Inferring health milieu geographies from Understanding Society and the UK Census

Presenter: Jens Kandt, University College London

Author: Jens Kandt

This paper presents theory, methods and results of combining the substantive depth of Understanding Society with the pervasiveness of 2011 Census neighbourhood statistics to estimate the local prevalence of so-called health behaviours in the context of lifestyle milieus. Drawing on Bourdieu’s theory of social practice, Wave 2 and 3 Understanding Society respondents were clustered based on a range of behavioural and attitudinal variables. Nine milieus were found, which differed strongly in their social and demographic profiles.
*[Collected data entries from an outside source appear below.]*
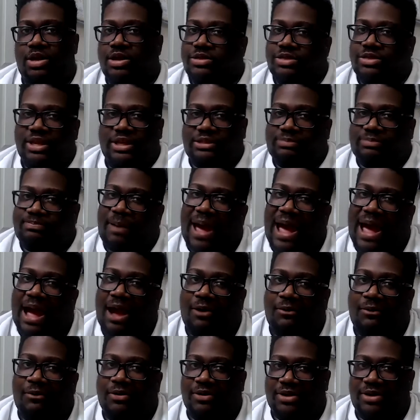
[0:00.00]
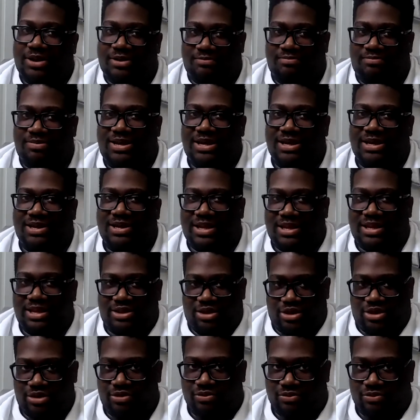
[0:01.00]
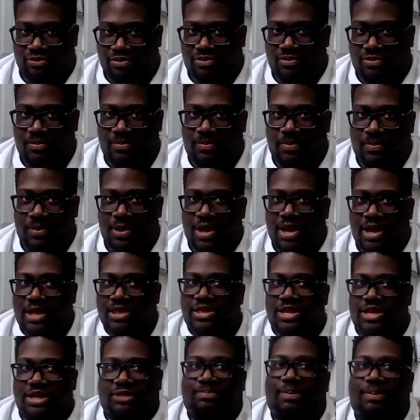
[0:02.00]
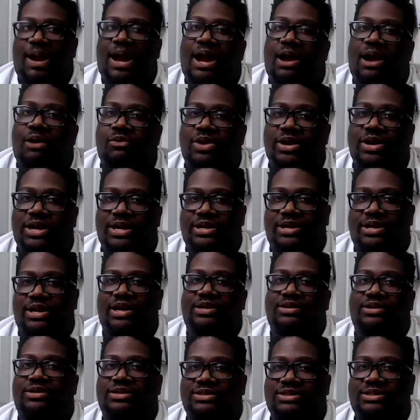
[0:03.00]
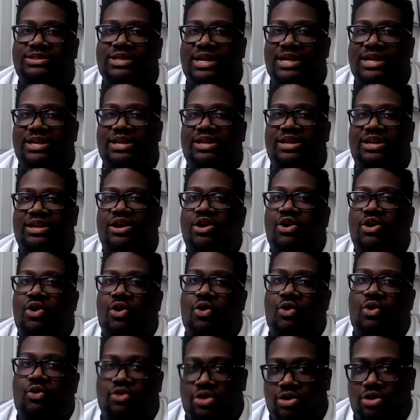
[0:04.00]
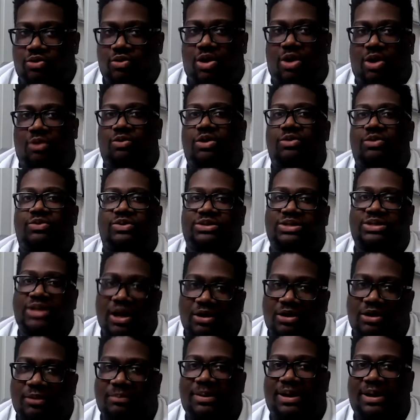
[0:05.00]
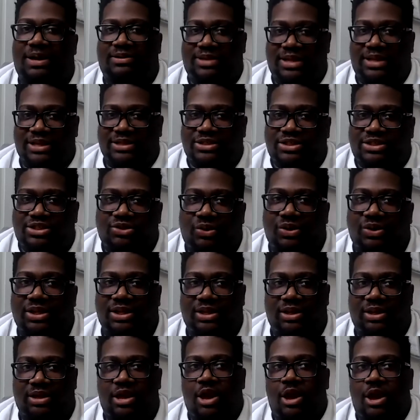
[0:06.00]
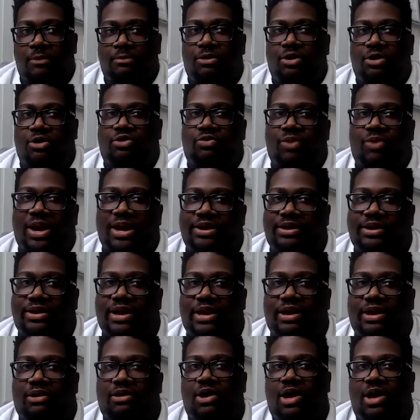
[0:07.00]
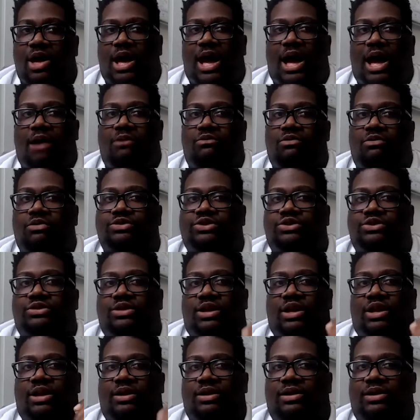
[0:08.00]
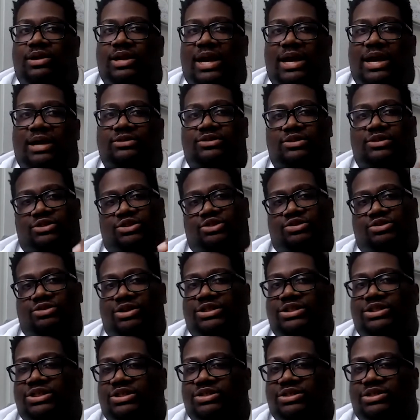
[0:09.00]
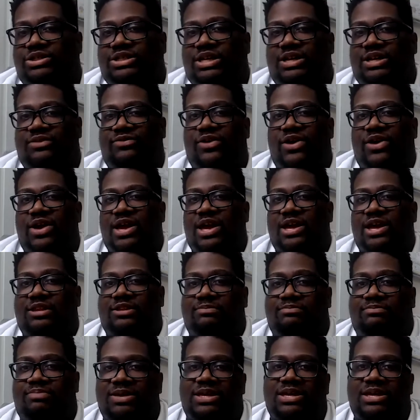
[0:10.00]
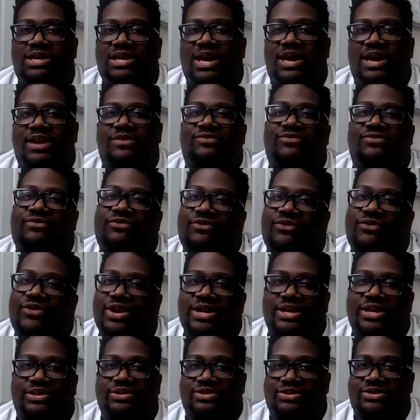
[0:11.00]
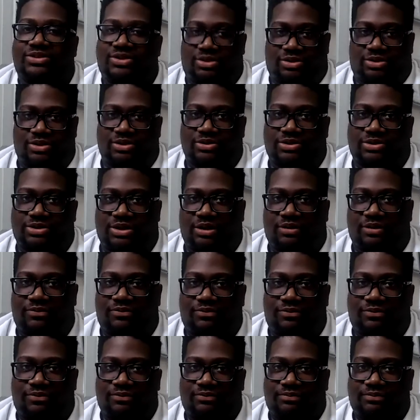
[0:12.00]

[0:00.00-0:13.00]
There's power in being you. There's power in understanding who you are. We will talk about that shortly. But right now, I want you to learn how to trust yourself and be a friend to yourself.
In addition, the milieus diverged significantly on various age-standardised Understanding Society health variables; this divergence cannot be solely attributed to socio-economic position. There rather appear to be specific health pathways at work with differential impacts. Deterministic spatial microsimulation was used to infer the milieus’ geographic distributions. The technique matches demographics of survey respondents with those of small areas and has so far produced distinct and plausible spatial distributions of milieus in London. The findings suggest that a combined approach of sample segmentation and microsimulation offers opportunities to render subjective information of social surveys amenable to applied spatial statistics. The work is ongoing and will be extended to other UK cities with the additional objective to account for potential place effects in milieu specificity and associated socio-demographics and geographies. Integrating Understanding Society and population-wide datasets may be a promising way forward not only in inferring spatial distributions of survey responses but also in adding domain-relevant subjective orientations to neighbourhood statistics and supporting targeted, area-based policy interventions.